Saved entries
--*--

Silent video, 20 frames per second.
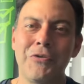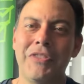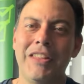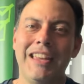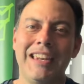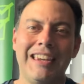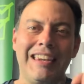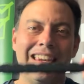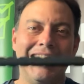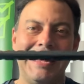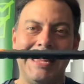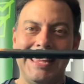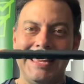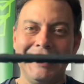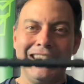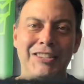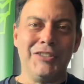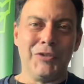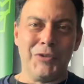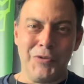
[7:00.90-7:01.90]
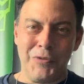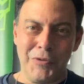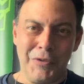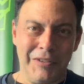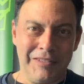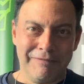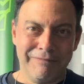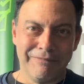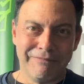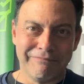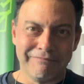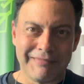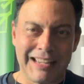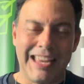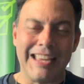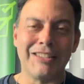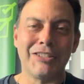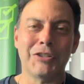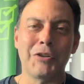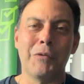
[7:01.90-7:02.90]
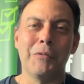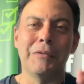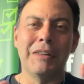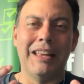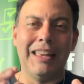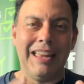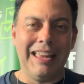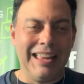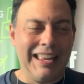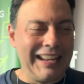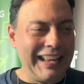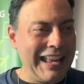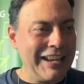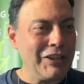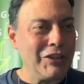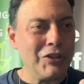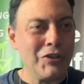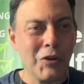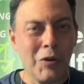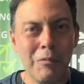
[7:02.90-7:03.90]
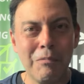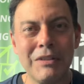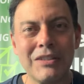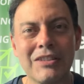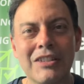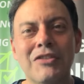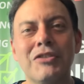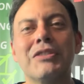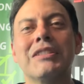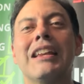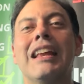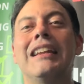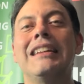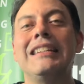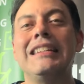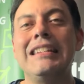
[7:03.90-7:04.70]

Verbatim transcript: than any tool. Okay, so, and again, don't misunderstand.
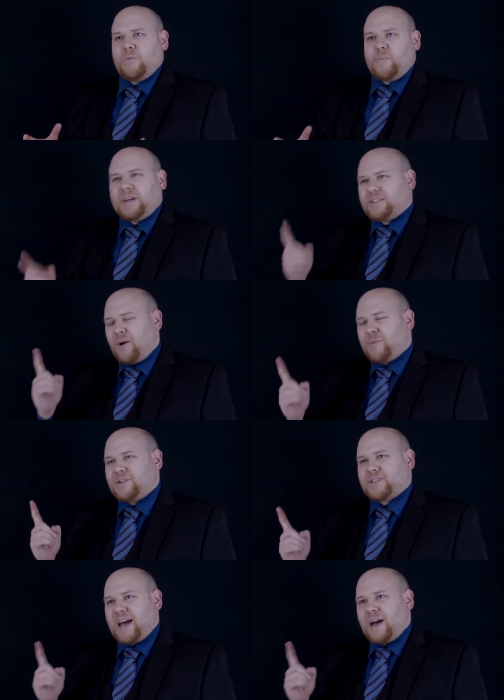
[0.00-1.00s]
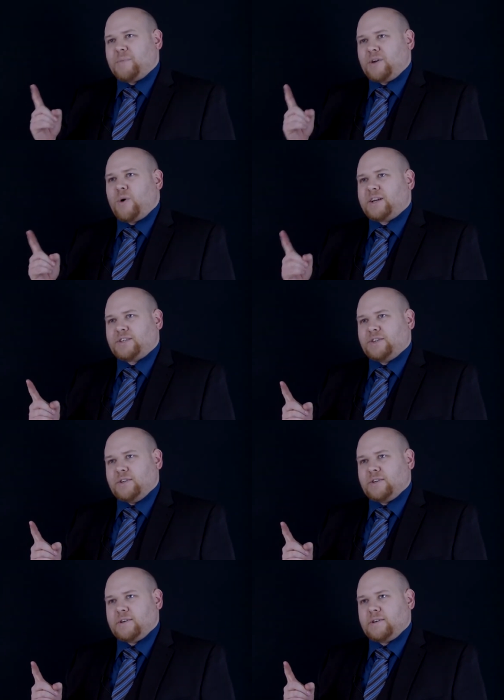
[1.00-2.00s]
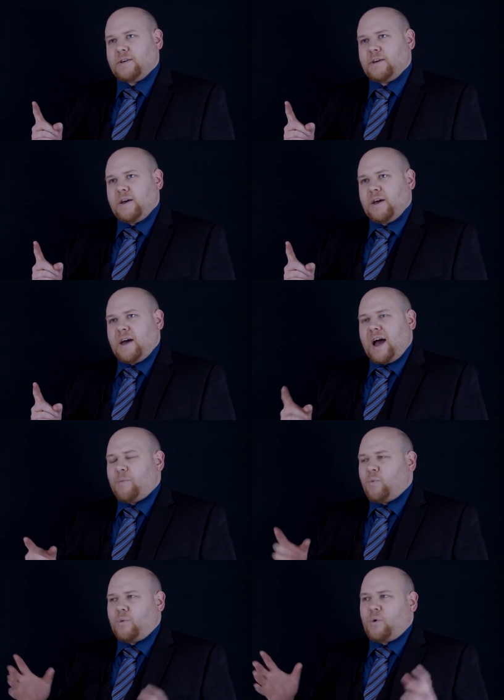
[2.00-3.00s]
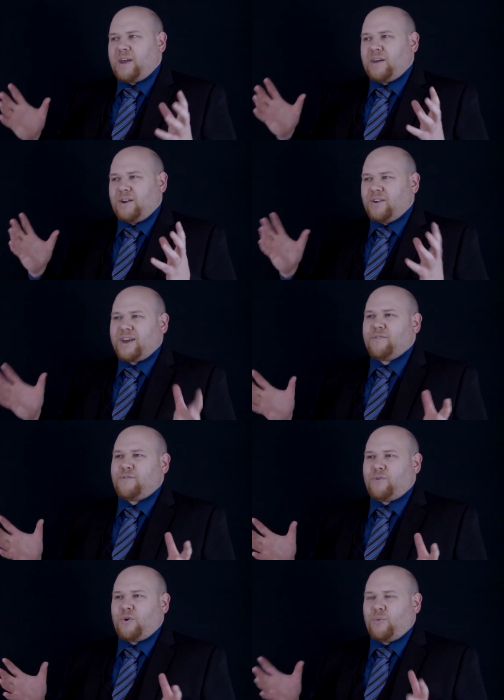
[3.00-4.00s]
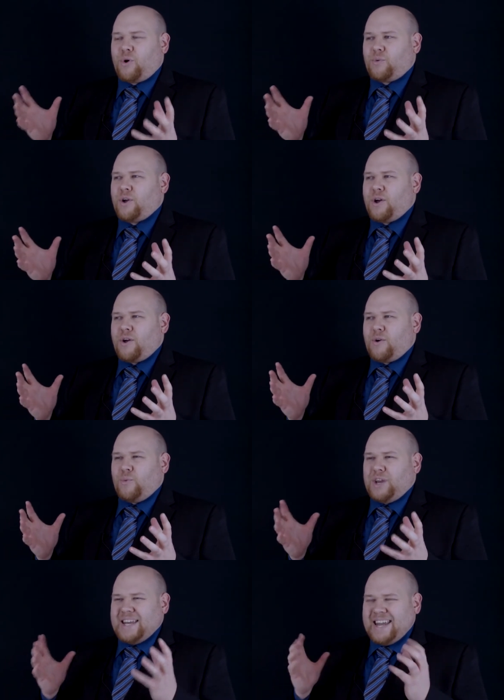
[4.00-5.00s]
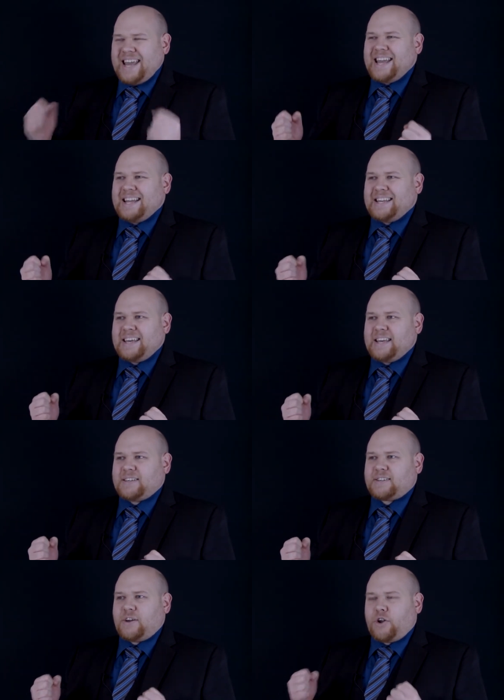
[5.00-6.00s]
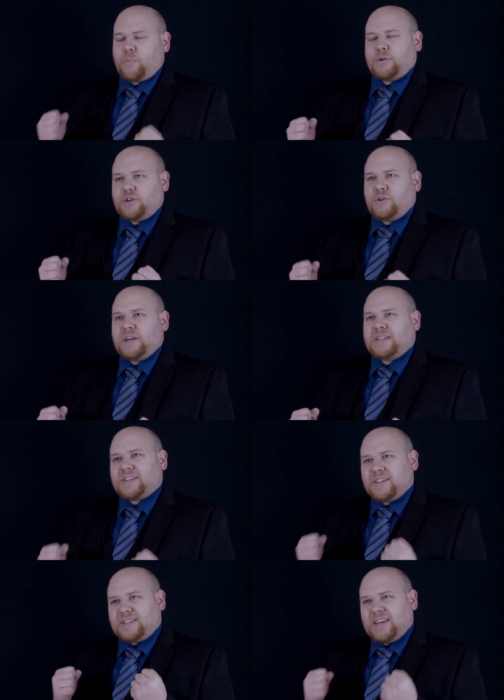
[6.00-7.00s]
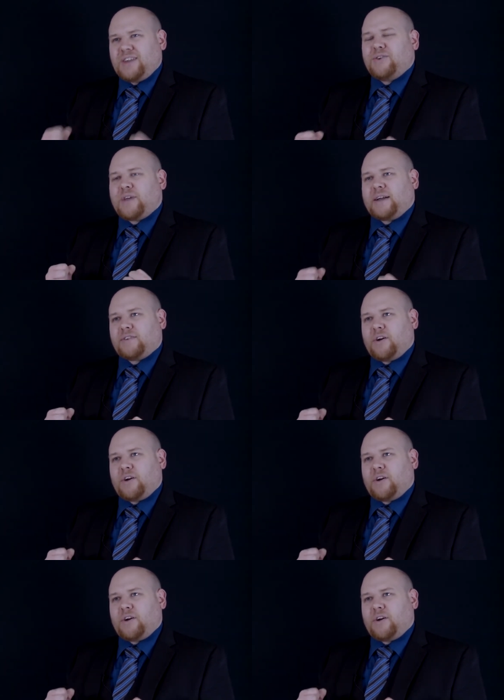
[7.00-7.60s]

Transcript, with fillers: but his dominance can't be questioned. And what we're looking for and what we need is an opportunity to continue that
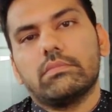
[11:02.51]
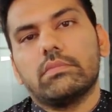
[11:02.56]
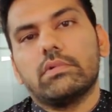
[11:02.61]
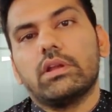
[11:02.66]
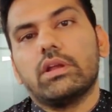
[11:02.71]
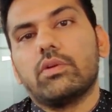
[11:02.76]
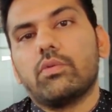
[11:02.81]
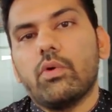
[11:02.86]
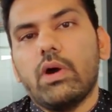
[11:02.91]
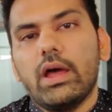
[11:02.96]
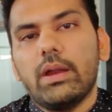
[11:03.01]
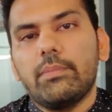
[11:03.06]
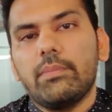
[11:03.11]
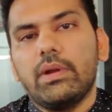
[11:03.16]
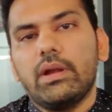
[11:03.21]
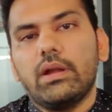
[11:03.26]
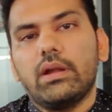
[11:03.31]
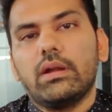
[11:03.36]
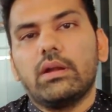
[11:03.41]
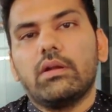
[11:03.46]

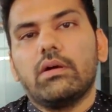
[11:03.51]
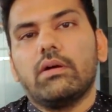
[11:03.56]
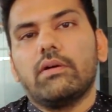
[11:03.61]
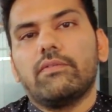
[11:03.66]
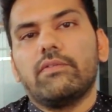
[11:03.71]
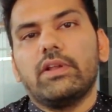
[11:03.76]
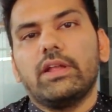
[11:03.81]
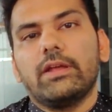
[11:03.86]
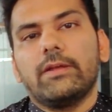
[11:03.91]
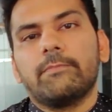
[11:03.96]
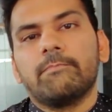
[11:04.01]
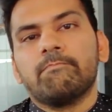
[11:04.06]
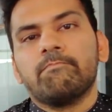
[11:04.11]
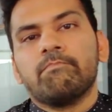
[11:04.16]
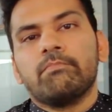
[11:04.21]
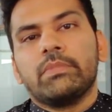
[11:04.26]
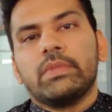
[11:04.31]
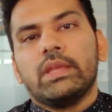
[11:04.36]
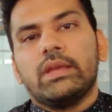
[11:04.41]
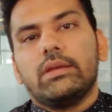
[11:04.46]
requirement of like
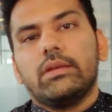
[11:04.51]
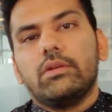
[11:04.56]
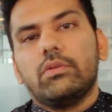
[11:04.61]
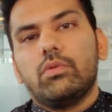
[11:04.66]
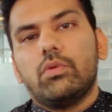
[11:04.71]
you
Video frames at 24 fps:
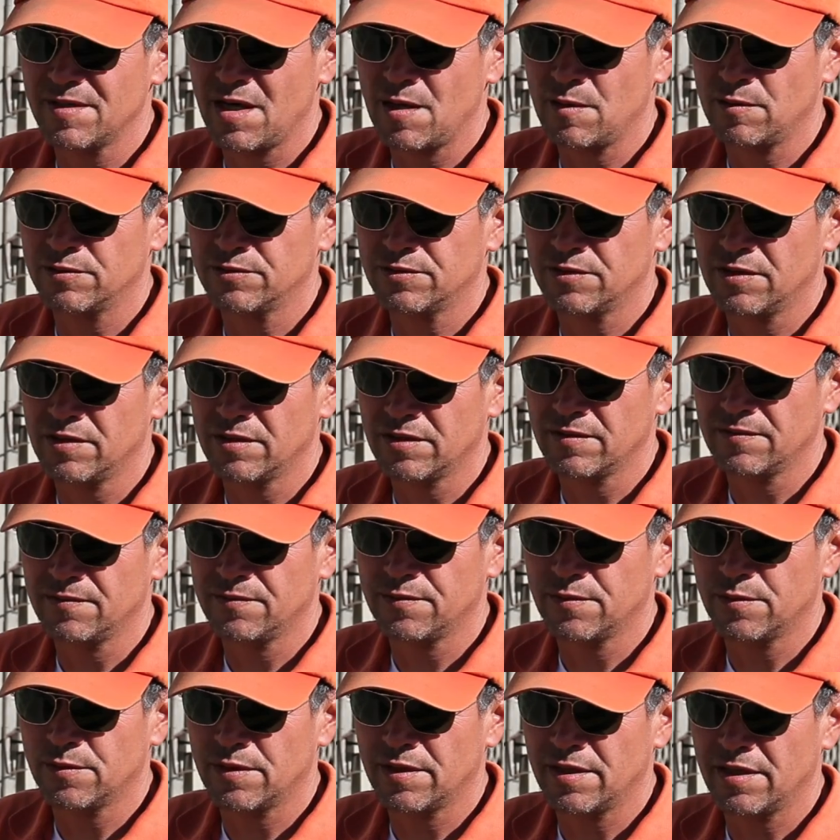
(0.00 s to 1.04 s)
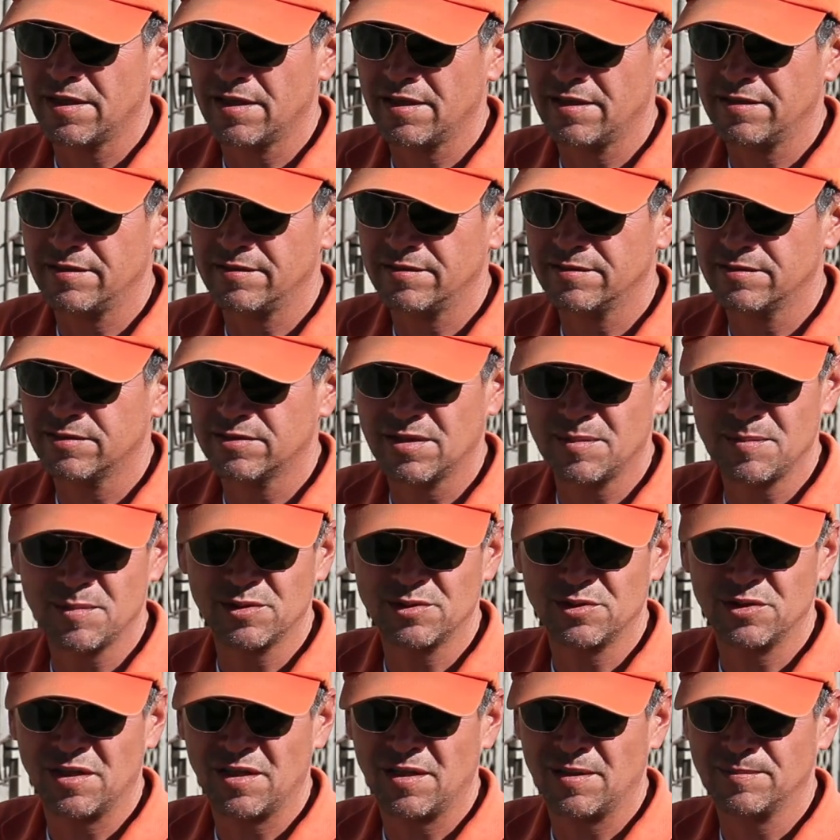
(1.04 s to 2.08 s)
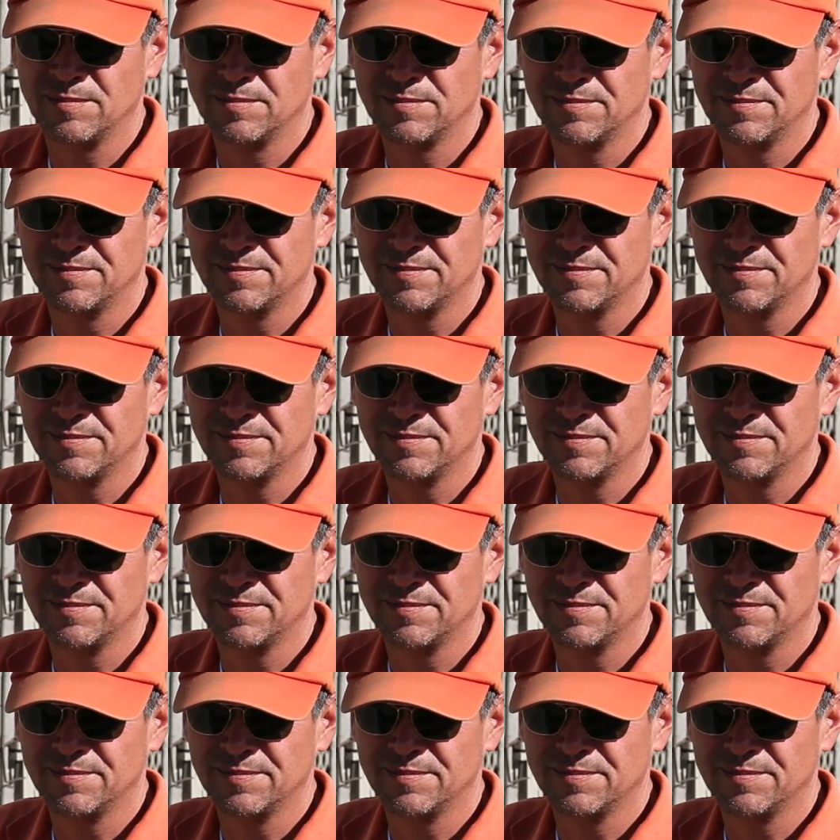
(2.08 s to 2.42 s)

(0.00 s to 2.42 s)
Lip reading: I was looking for a summer job.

--*--

Make an exact copy of the records above, one that has none of the pictures.

Result for this exercise:
Silent video, 20 frames per second.
[7:00.90-7:01.90]
[7:01.90-7:02.90]
[7:02.90-7:03.90]
[7:03.90-7:04.70]

Verbatim transcript: than any tool. Okay, so, and again, don't misunderstand.
[0.00-1.00s]
[1.00-2.00s]
[2.00-3.00s]
[3.00-4.00s]
[4.00-5.00s]
[5.00-6.00s]
[6.00-7.00s]
[7.00-7.60s]

Transcript, with fillers: but his dominance can't be questioned. And what we're looking for and what we need is an opportunity to continue that
[11:02.51]
[11:02.56]
[11:02.61]
[11:02.66]
[11:02.71]
[11:02.76]
[11:02.81]
[11:02.86]
[11:02.91]
[11:02.96]
[11:03.01]
[11:03.06]
[11:03.11]
[11:03.16]
[11:03.21]
[11:03.26]
[11:03.31]
[11:03.36]
[11:03.41]
[11:03.46]

[11:03.51]
[11:03.56]
[11:03.61]
[11:03.66]
[11:03.71]
[11:03.76]
[11:03.81]
[11:03.86]
[11:03.91]
[11:03.96]
[11:04.01]
[11:04.06]
[11:04.11]
[11:04.16]
[11:04.21]
[11:04.26]
[11:04.31]
[11:04.36]
[11:04.41]
[11:04.46]
requirement of like
[11:04.51]
[11:04.56]
[11:04.61]
[11:04.66]
[11:04.71]
you
Video frames at 24 fps:
(0.00 s to 1.04 s)
(1.04 s to 2.08 s)
(2.08 s to 2.42 s)

(0.00 s to 2.42 s)
Lip reading: I was looking for a summer job.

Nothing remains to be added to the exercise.